» **Working data**:
*-*-*

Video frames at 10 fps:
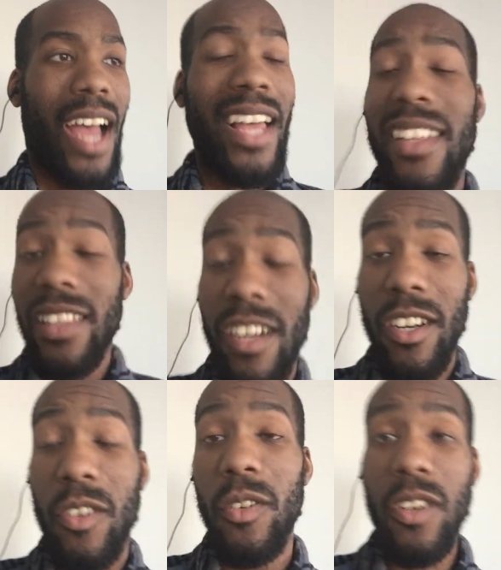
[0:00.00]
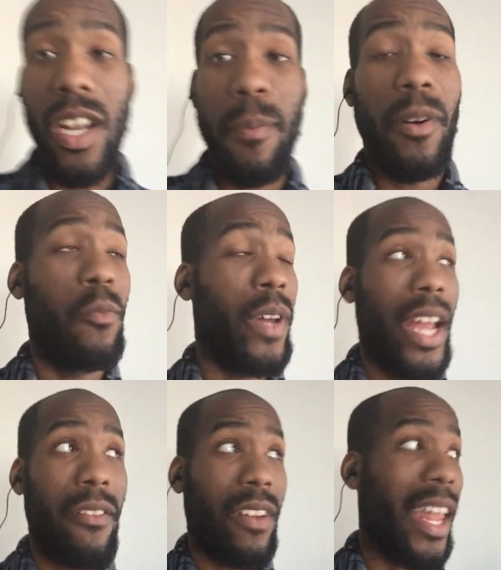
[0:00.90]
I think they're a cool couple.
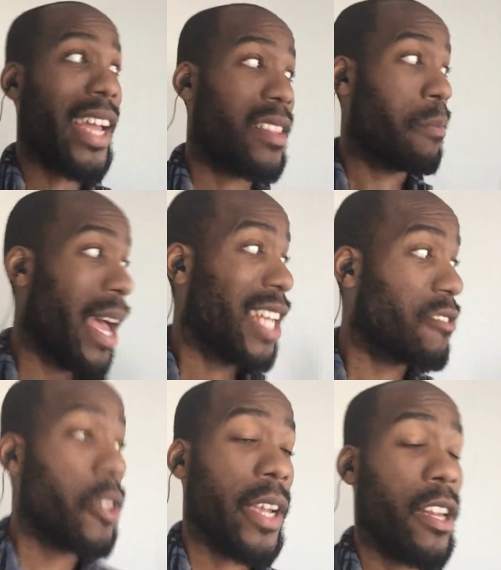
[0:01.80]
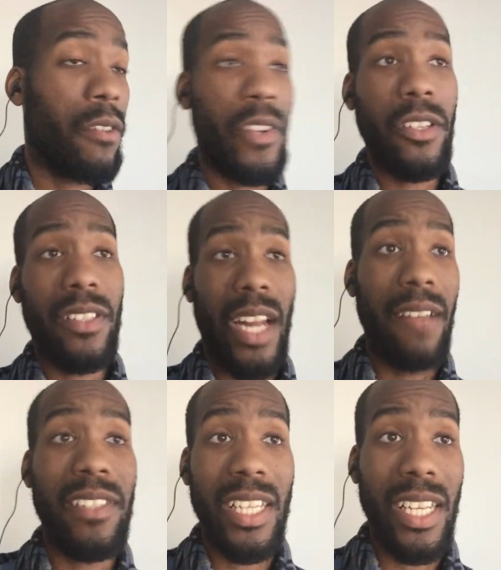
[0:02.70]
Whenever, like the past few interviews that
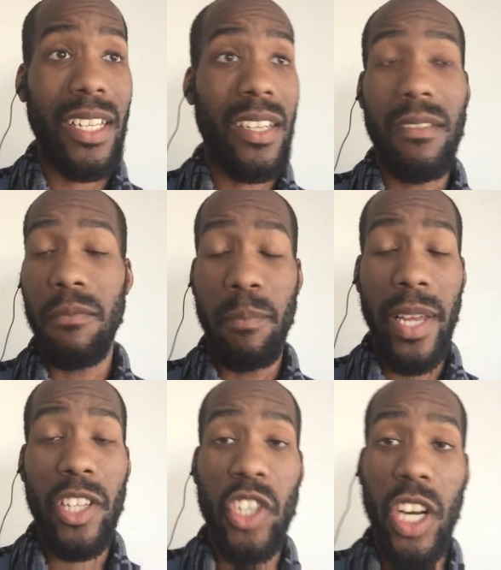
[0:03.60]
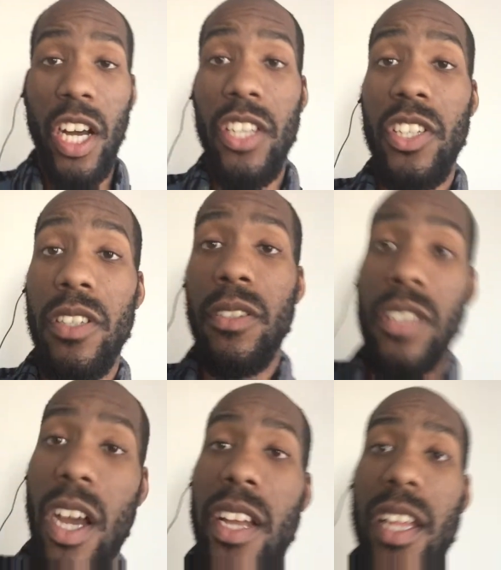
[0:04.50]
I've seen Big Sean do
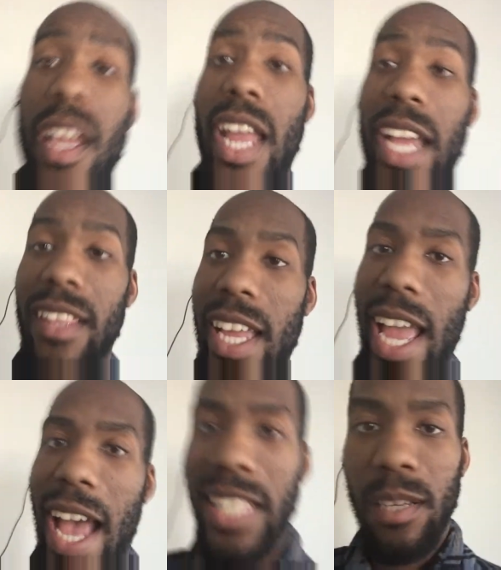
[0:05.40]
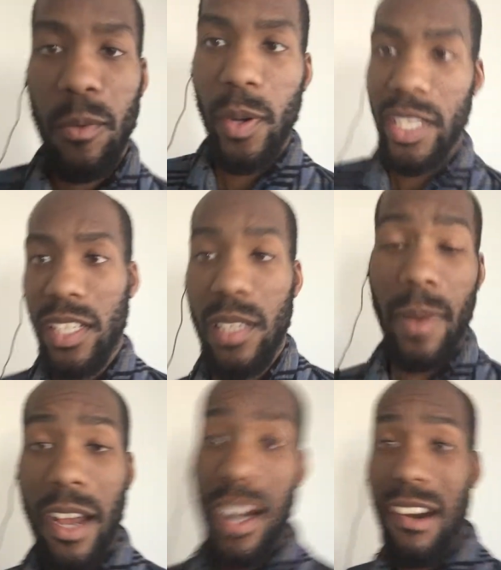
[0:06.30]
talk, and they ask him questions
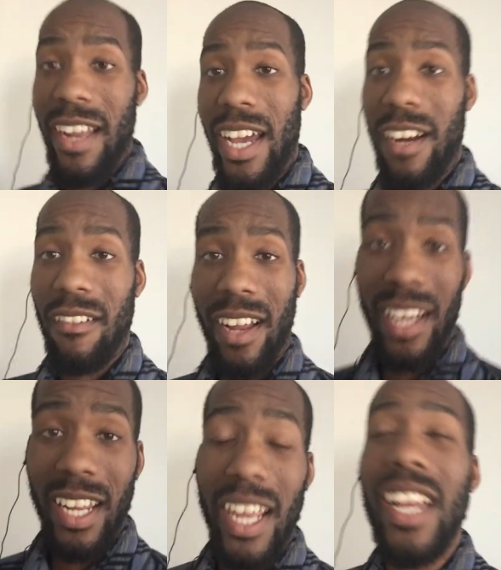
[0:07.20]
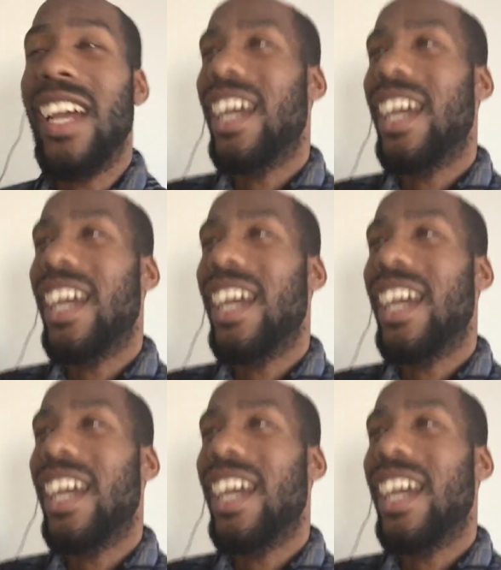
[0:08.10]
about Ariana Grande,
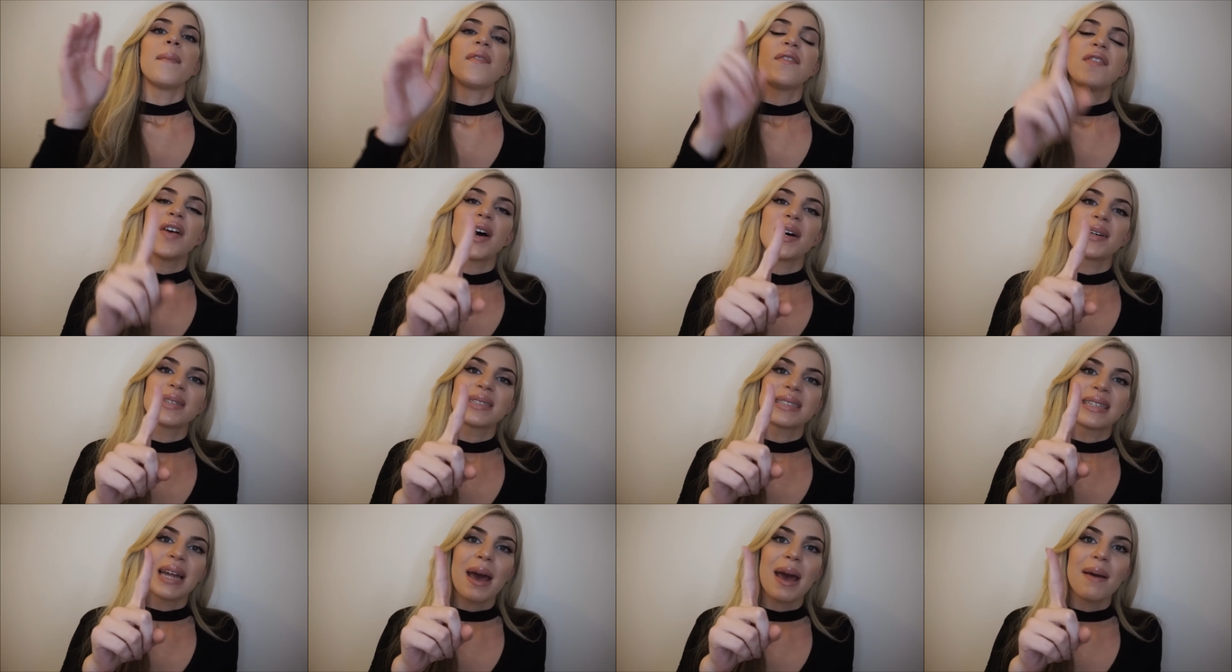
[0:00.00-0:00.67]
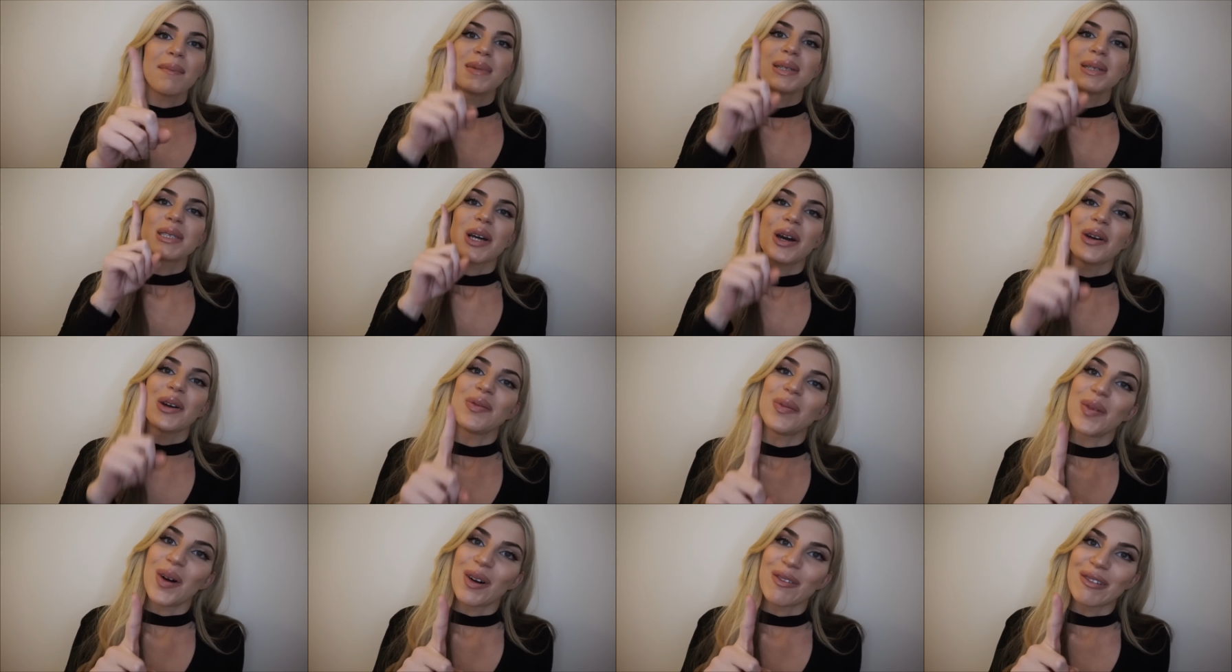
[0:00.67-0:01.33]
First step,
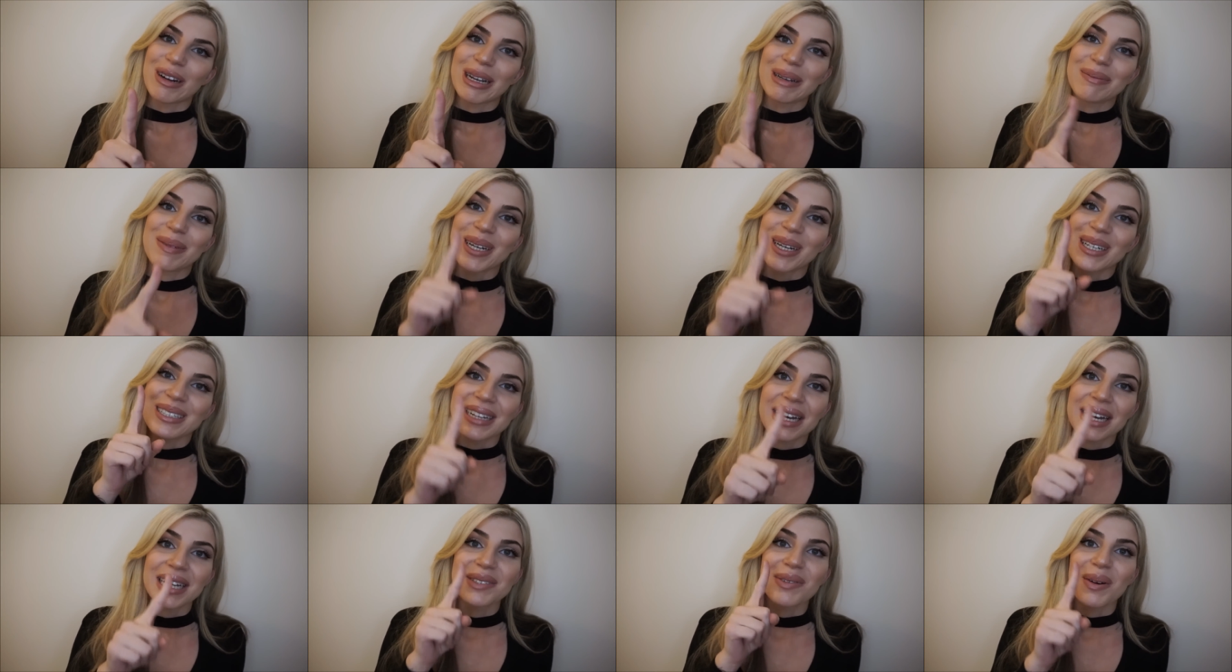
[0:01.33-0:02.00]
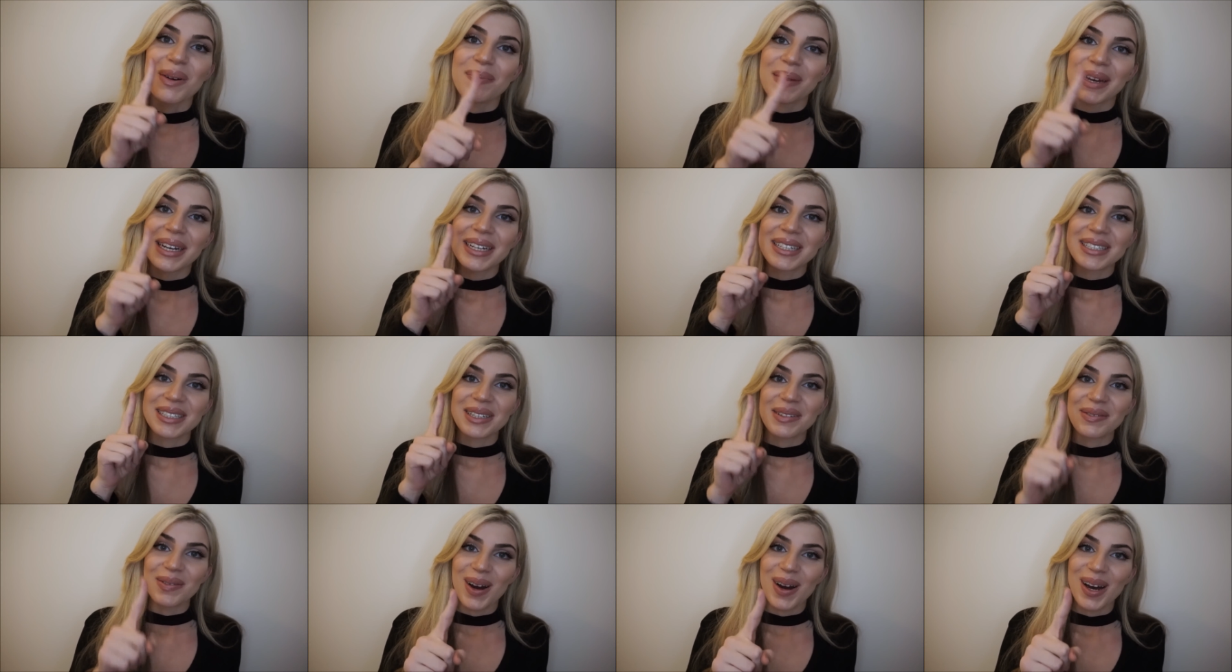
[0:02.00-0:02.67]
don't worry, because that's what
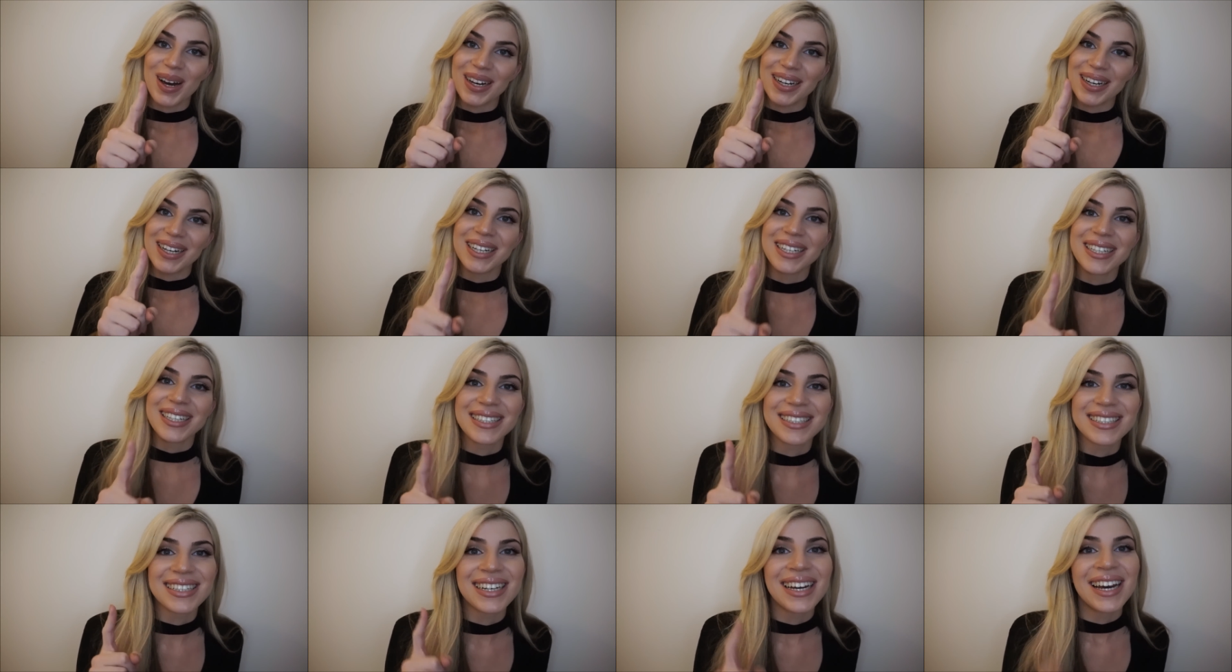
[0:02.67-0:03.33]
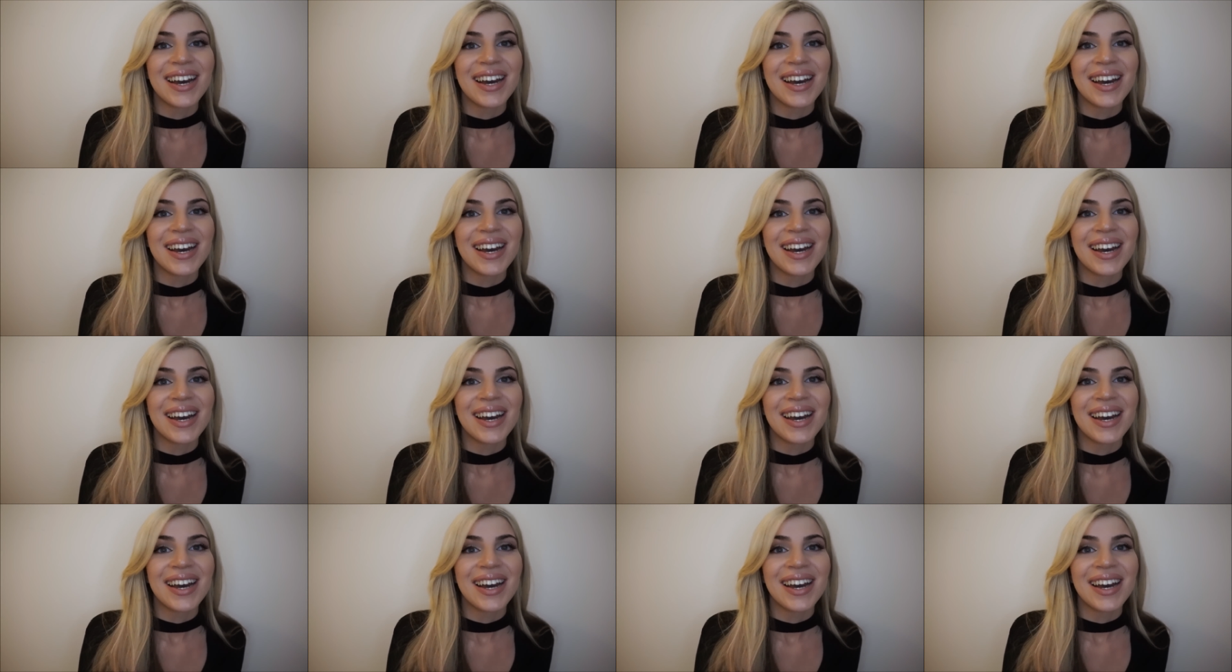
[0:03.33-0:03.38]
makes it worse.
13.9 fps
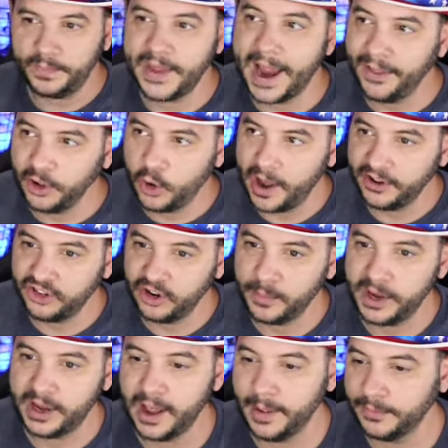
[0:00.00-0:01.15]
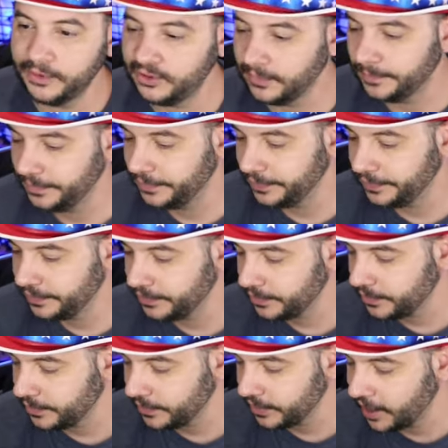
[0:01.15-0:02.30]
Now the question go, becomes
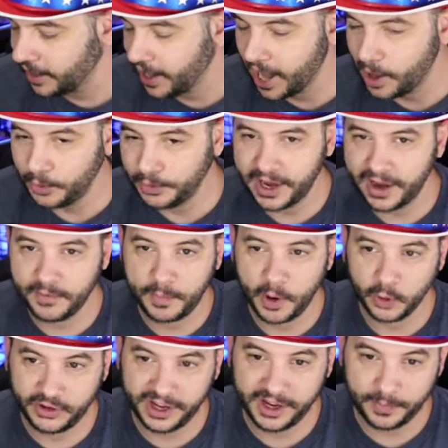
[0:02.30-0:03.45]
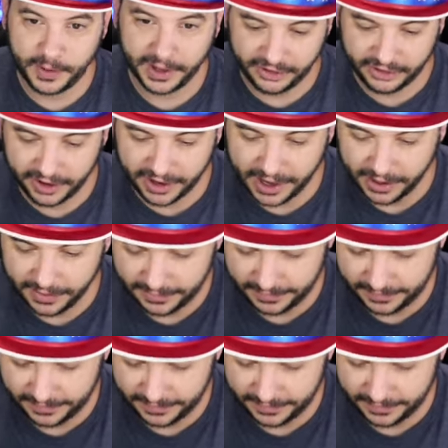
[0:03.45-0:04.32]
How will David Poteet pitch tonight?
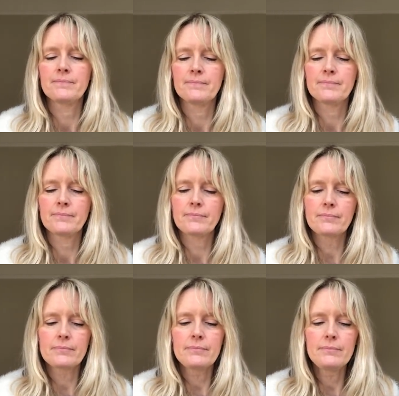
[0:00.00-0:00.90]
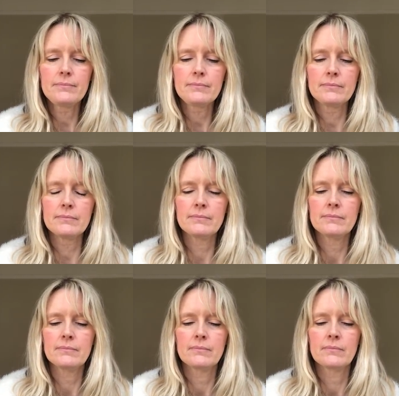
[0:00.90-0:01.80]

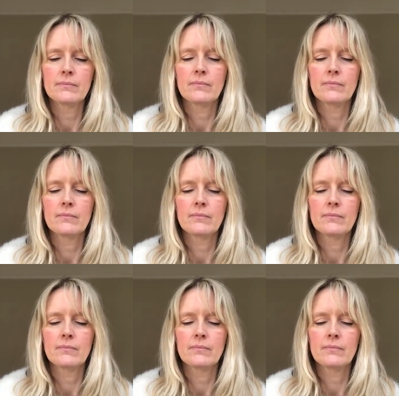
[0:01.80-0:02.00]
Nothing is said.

*-*-*

The expected output is the run of lines from the one containing "[0:02.30-0:03.45]" to the last line of the listing above, both included, word for word and free of pictures.

[0:02.30-0:03.45]
[0:03.45-0:04.32]
How will David Poteet pitch tonight?
[0:00.00-0:00.90]
[0:00.90-0:01.80]

[0:01.80-0:02.00]
Nothing is said.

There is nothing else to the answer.